:: What the task requires ::
No pictures, nothing altered: return the data below.

== Segment start ==

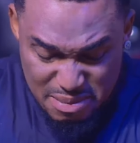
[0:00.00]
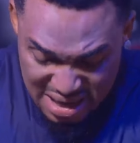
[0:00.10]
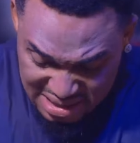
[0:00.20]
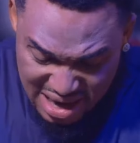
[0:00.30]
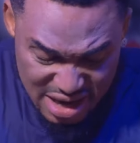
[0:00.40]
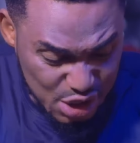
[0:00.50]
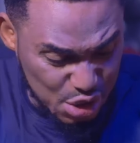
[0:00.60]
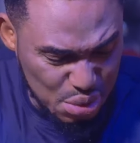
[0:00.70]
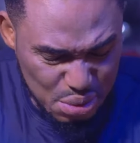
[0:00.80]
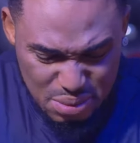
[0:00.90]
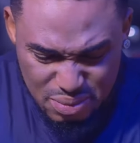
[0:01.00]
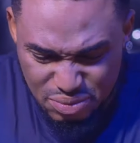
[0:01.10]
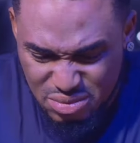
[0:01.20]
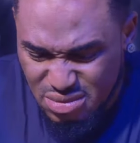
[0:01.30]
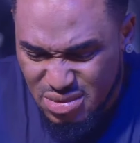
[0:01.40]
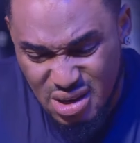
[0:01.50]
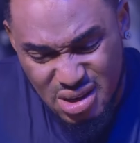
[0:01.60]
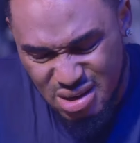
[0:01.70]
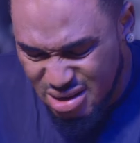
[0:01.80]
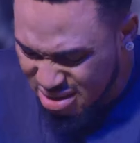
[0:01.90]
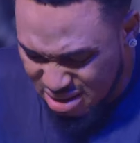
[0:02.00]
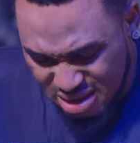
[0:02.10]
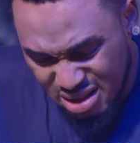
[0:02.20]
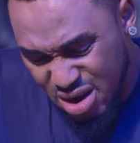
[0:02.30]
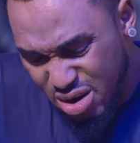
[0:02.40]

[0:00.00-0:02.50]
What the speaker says: My thighs too. It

== Segment end ==

:: Problem solution ::
[0:00.00]
[0:00.10]
[0:00.20]
[0:00.30]
[0:00.40]
[0:00.50]
[0:00.60]
[0:00.70]
[0:00.80]
[0:00.90]
[0:01.00]
[0:01.10]
[0:01.20]
[0:01.30]
[0:01.40]
[0:01.50]
[0:01.60]
[0:01.70]
[0:01.80]
[0:01.90]
[0:02.00]
[0:02.10]
[0:02.20]
[0:02.30]
[0:02.40]

[0:00.00-0:02.50]
What the speaker says: My thighs too. It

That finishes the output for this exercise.